=== Begin Enclosure ===

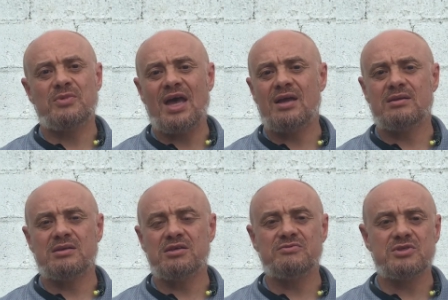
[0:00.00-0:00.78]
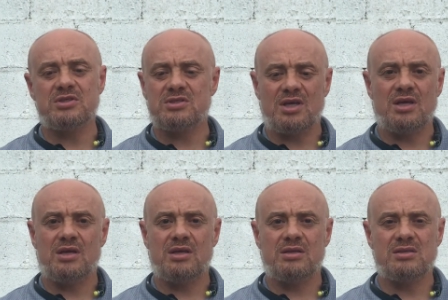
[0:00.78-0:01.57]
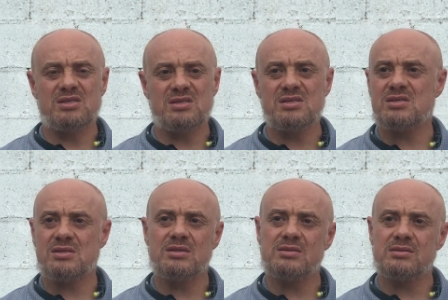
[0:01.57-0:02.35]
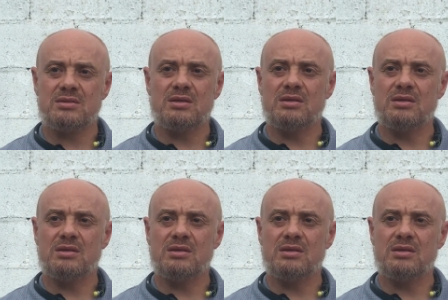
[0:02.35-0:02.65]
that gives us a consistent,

=== End Enclosure ===

> **What needs to be done**
Everything in the listing above must be retyped exactly, except for the pictures.

> **Task answer**
[0:00.00-0:00.78]
[0:00.78-0:01.57]
[0:01.57-0:02.35]
[0:02.35-0:02.65]
that gives us a consistent,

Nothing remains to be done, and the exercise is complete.